- Location in Logan County, Illinois
- Coordinates: 40°11′01″N 89°34′57″W﻿ / ﻿40.18361°N 89.58250°W
- Country: United States
- State: Illinois
- County: Logan
- Township: Sheridan

Area
- • Total: 0.31 sq mi (0.80 km^{2})
- • Land: 0.31 sq mi (0.80 km^{2})
- • Water: 0 sq mi (0.00 km^{2})
- Elevation: 548 ft (167 m)

Population (2020)
- • Total: 275
- • Density: 886.4/sq mi (342.26/km^{2})
- Time zone: UTC-6 (CST)
- • Summer (DST): UTC-5 (CDT)
- ZIP code: 62671
- Area code: 217
- FIPS code: 17-52545
- GNIS feature ID: 2399467
- Website: www.new-holland-il.com

= New Holland, Illinois =

New Holland is a village in Logan County, Illinois, United States. As of the 2020 census, New Holland had a population of 275.
==Geography==

According to the 2021 census gazetteer files, New Holland has a total area of 0.31 sqmi, all land.

Illinois Route 10 runs through the village.

==Demographics==
As of the 2020 census there were 275 people, 105 households, and 69 families residing in the village. The population density was 887.10 PD/sqmi. There were 123 housing units at an average density of 396.77 /sqmi. The racial makeup of the village was 94.55% White, 0.00% African American, 0.00% Native American, 0.00% Asian, 0.00% Pacific Islander, 0.73% from other races, and 4.73% from two or more races. Hispanic or Latino of any race were 1.82% of the population.

There were 105 households, out of which 22.9% had children under the age of 18 living with them, 52.38% were married couples living together, 12.38% had a female householder with no husband present, and 34.29% were non-families. 28.57% of all households were made up of individuals, and 13.33% had someone living alone who was 65 years of age or older. The average household size was 3.03 and the average family size was 2.45.

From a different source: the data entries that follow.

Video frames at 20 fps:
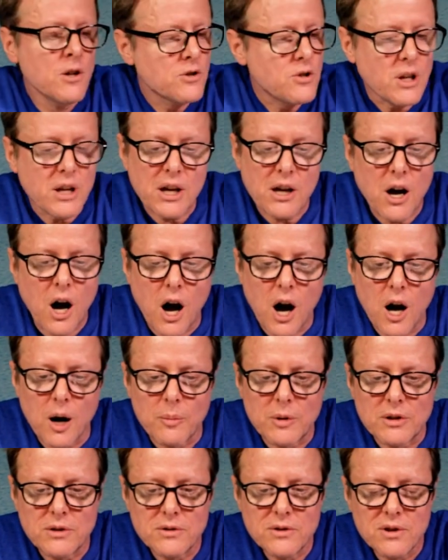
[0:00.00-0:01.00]
So you get
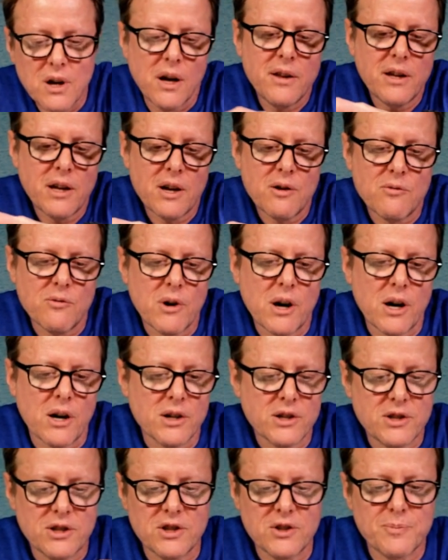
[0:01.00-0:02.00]
commons and you get
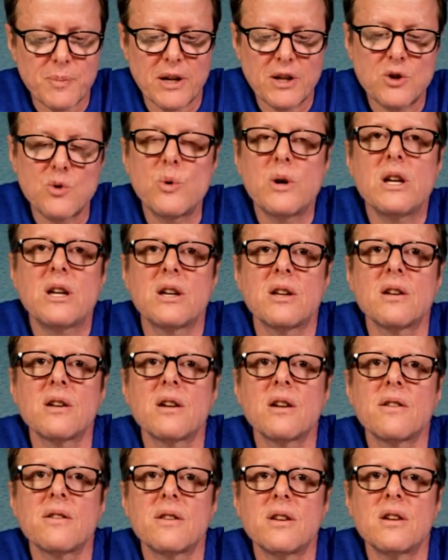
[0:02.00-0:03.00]
rares just by tweaking
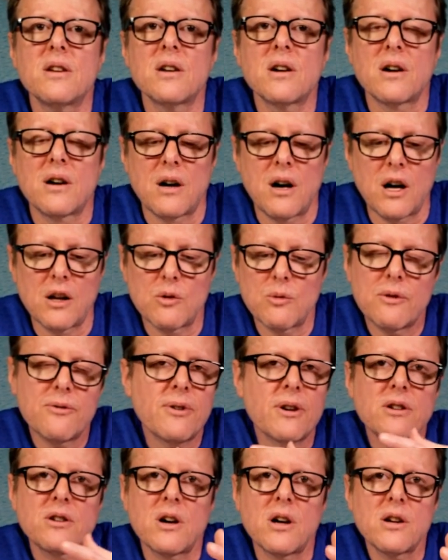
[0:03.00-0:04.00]
the uh, holo
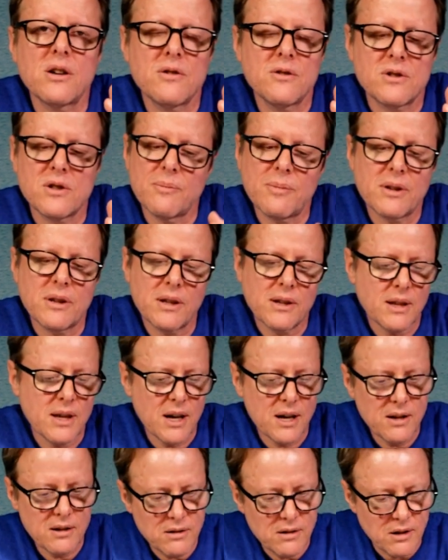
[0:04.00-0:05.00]
effect on it or something like
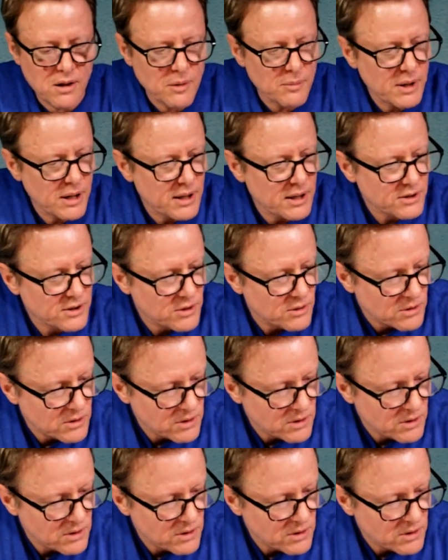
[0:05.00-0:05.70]
that. Oh man, that's soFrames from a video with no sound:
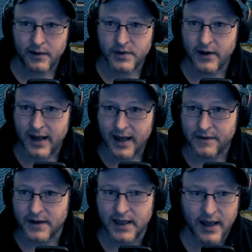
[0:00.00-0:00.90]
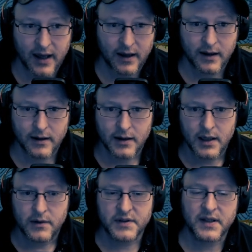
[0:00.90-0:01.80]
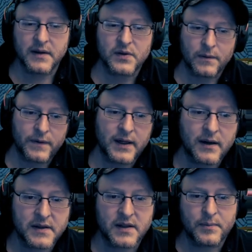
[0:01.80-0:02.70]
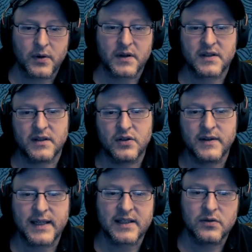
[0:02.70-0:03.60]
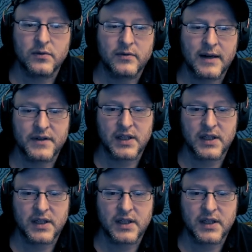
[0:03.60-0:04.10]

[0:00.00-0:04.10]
We don't have any air. Return the top fear card to the box during the next normal ravage.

The village's age distribution consisted of 24.1% under the age of 18, 1.6% from 18 to 24, 23% from 25 to 44, 36.3% from 45 to 64, and 15.2% who were 65 years of age or older. The median age was 47.4 years. For every 100 females, there were 83.6 males. For every 100 females age 18 and over, there were 75.7 males.

The median income for a household in the village was $77,083, and the median income for a family was $89,375. Males had a median income of $54,750 versus $31,750 for females. The per capita income for the village was $30,580. About 5.8% of families and 6.6% of the population were below the poverty line, including 11.3% of those under age 18 and 0.0% of those age 65 or over.

Historical population
| Census | Pop. | Note | %± |
| 1890 | 269 |  | — |
| 1900 | 358 |  | 33.1% |
| 1910 | 387 |  | 8.1% |
| 1920 | 457 |  | 18.1% |
| 1930 | 353 |  | −22.8% |
| 1940 | 336 |  | −4.8% |
| 1950 | 343 |  | 2.1% |
| 1960 | 314 |  | −8.5% |
| 1970 | 321 |  | 2.2% |
| 1980 | 295 |  | −8.1% |
| 1990 | 330 |  | 11.9% |
| 2000 | 318 |  | −3.6% |
| 2010 | 269 |  | −15.4% |
| 2020 | 275 |  | 2.2% |
Decennial US Census

==Education==
New Holland-Middletown Elementary School District 88 operates the elementary and middle school for the community. The high school for students assigned to District 88 schools is Lincoln Community High School.